WikiLeaks has published thousands of documents claiming to reveal top CIA hacking secrets, including the agency’s ability to infiltrate encrypted apps like Whatsapp, break into smart TVs and phones and program self-driving cars.
WikiLeaks said the files released on Tuesday – mysteriously dubbed ‘ Vault 7’ – are the most comprehensive release of U.S. spying files ever made public.
The leak purportedly includes 8,761 documents and files from an isolated, high-security network situated inside the CIA’s Center for Cyber Intelligence in Langley, Virgina.

It details intelligence information on CIA-developed software intended to hack iPhones, Android phones, smart TVs and Microsoft, Mac and Linux operating systems.
WikiLeaks alleges that some of the remote hacking programs can turn these electronic devices into recording and transmitting stations to spy on their targets.
It also claims the CIA can bypass the encryption of Whatsapp, Signal, Telegram, Wiebo, Confide and Cloakman by hacking the smart phones the applications run on.

Who didn’t think they were doing this? And the NSA, the FSB, MI6, GCHQ, whatever the Frog spiers call themselves and so on around the world?

That’s what spies do, spy. That’s actually why we have them. And of course, in order to be able to spy on the bad guys, the reason we pay them in the first place, they need to develop the tools that could be used to spy upon all of us.

Shrug, it has always been possible for a spy agency to devote its utmost resources against any one of us and fit us up whatever the hell it is we do. The electronic world hasn’t changed that in the slightest.

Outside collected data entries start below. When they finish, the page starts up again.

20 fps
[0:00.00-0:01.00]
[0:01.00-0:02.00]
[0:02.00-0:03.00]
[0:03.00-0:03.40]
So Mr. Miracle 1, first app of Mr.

38 thoughts on “Err, yes, and?”

  1. The documents are not a surprise.

    But they can serve as a pretext to punish a crew who are increasingly out of control and whose ultimate goals–power for their masters and quite possibly to themselves become the masters- are very likely far away from what most decent people (who finance the spook scum) want.

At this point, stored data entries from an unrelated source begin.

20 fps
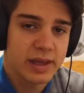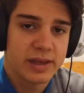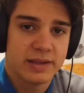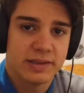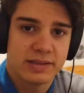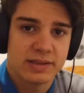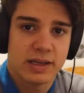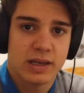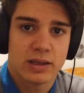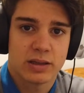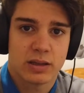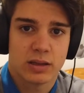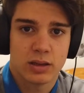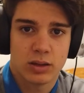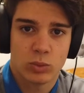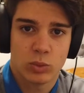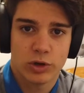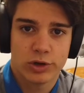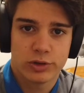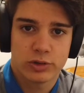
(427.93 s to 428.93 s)
Yeah, he said
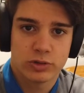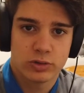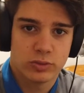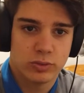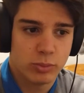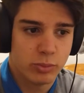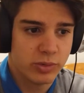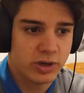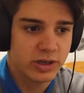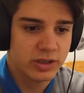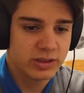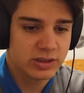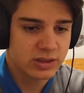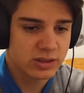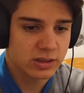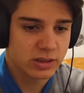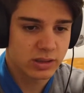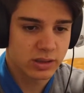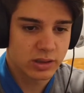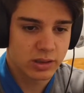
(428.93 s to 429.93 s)
1 or 2
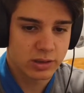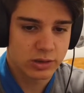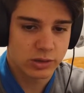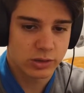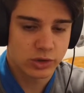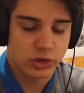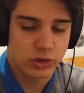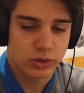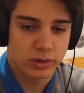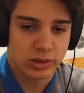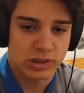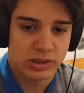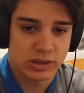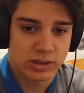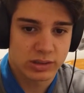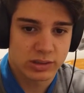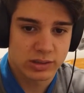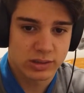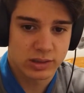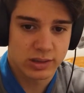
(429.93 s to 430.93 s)
minutes. You should at
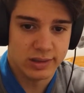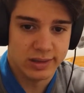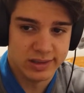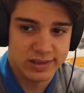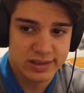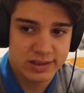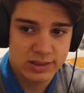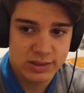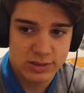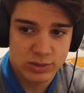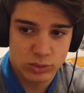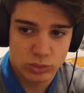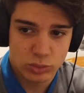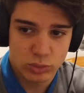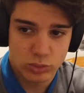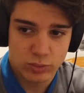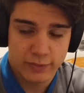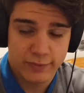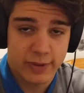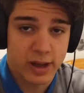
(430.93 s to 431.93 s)
least
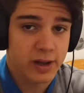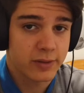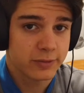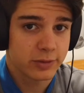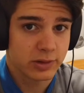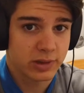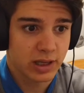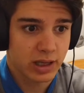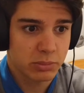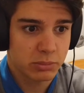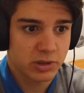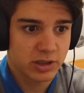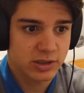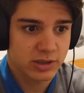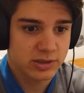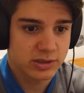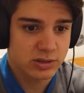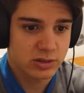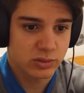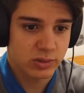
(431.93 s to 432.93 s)
do 5 to 10
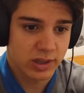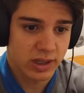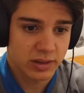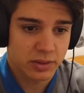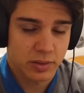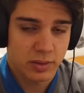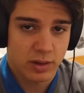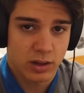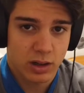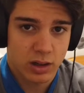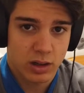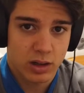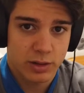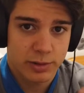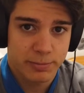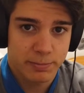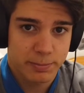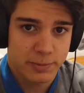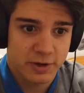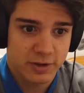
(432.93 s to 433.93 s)
minutes to get the
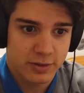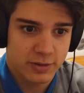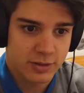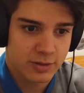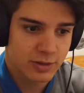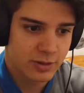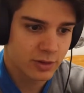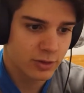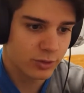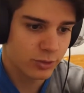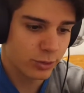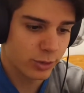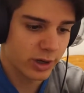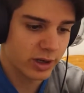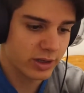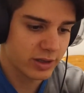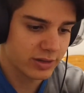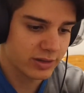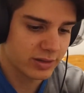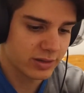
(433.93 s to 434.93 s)
heart
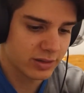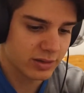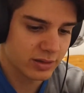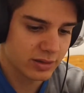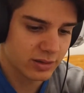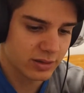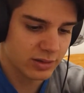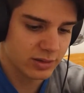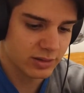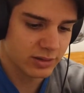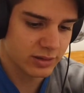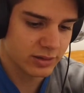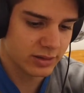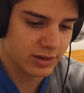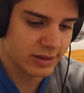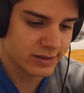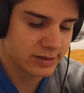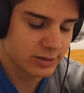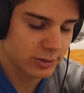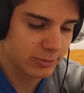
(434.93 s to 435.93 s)
rate in the
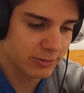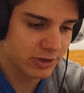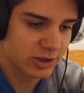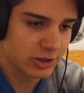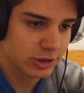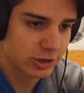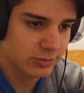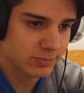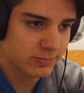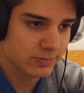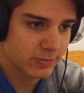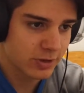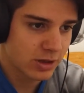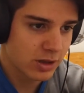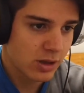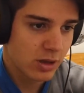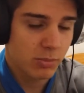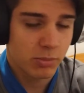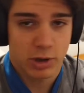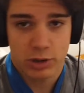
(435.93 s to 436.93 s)
nice condition.
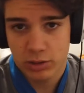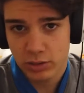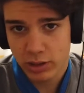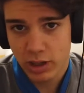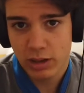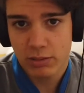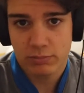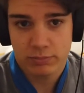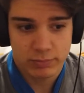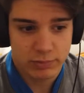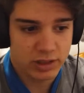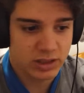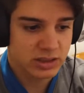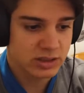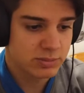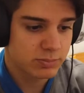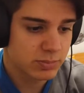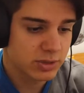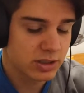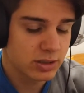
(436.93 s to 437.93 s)
But okay,
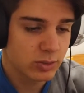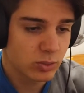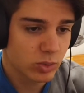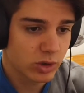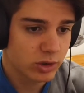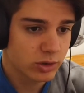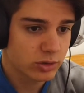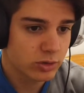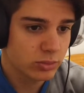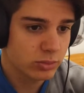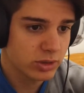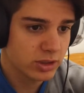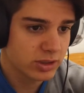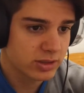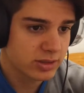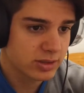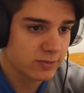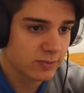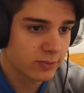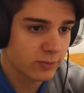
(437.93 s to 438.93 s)
let's be 1 or 2
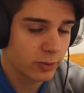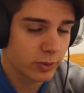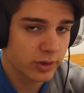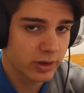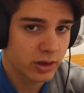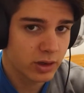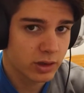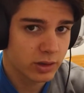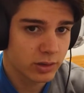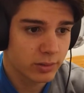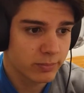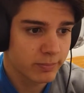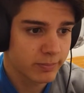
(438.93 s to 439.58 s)
minutes for the heart.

  2. I hope the CIA hacked into my wife’s Whatsapp group’s account. I hope their agents read every single email those girls sent each other. That’ll teach them to go snooping around.

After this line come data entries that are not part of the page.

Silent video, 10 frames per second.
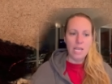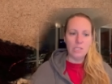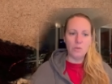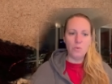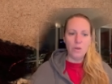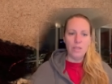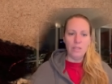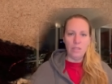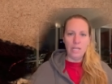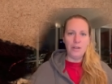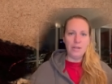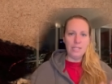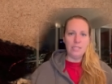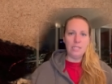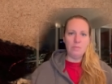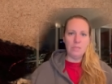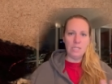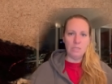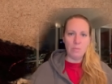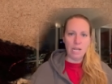So there it seems
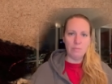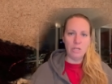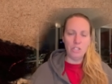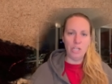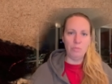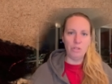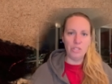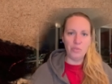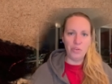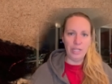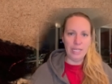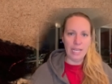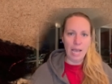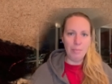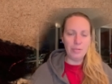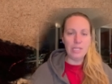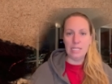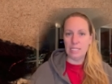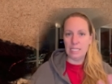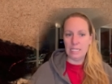this magma chamber is filling up.
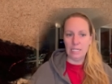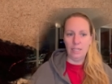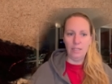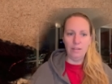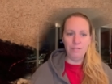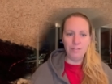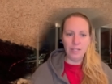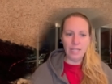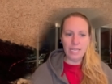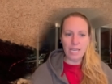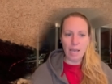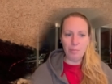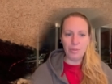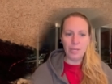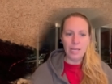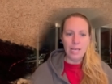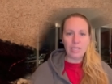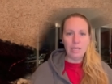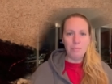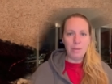It's still filling up
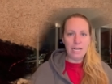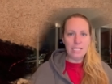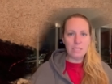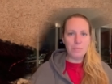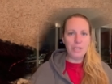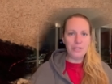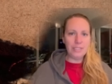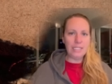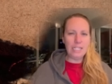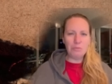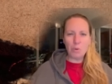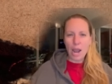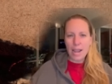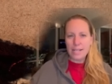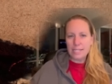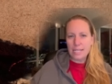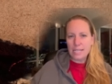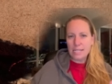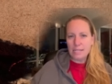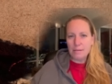but it's apparently
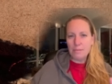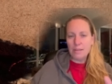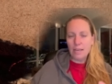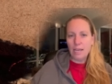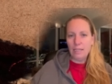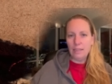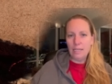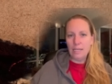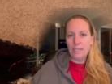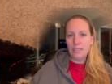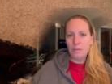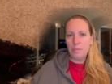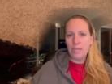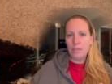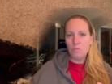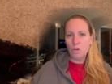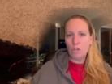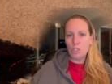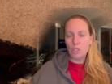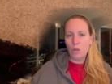rising a little bit
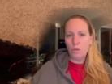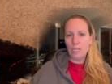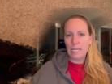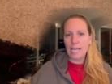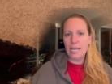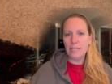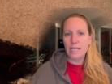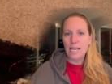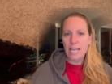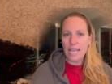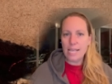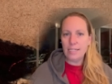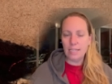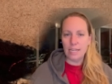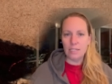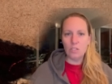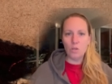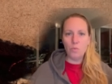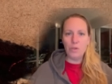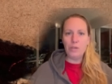more slowly and is it?
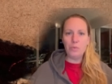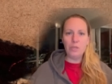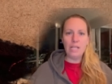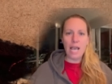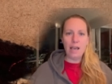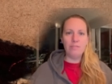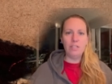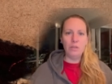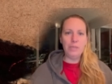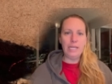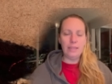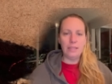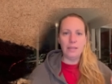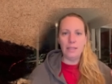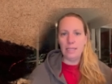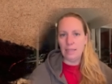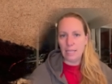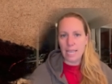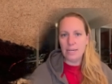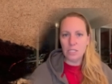So we will have a look at the
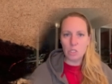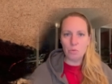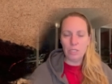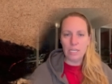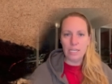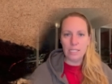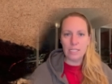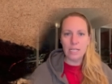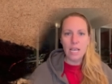latest release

  3. “Shrug, it has always been possible for a spy agency to devote its utmost resources against any one of us and fit us up whatever the hell it is we do. ”

    The problem being that, much like the modern police force finding it easier to target the law abiding rather than the lawbreaking, the spy’s have an easier time fitting up ‘us’, and not ‘them’. So that’s what they do.

  4. Don’t know about anyone else, here, but I wouldn’t dream of using an attributable smartfone for anything I would want to deny or put any sort of personal data into one. Never mind the CIA, I’d be making my life an open book to Google. And it getting into other hands….
    I just presume that anything can be cracked & will be cracked.

  5. So Much For Subtlety

    Ted S. – “And yet when Trump says the Obama administration spied on him, idiots act shocked.”

    It is worse than that. The Democrats have been screaming for weeks that Trump was in bed with the Russians. They knew this because of leaks of telephone intercepts among other things. Including those of people like Flynn who was talking to the Russians.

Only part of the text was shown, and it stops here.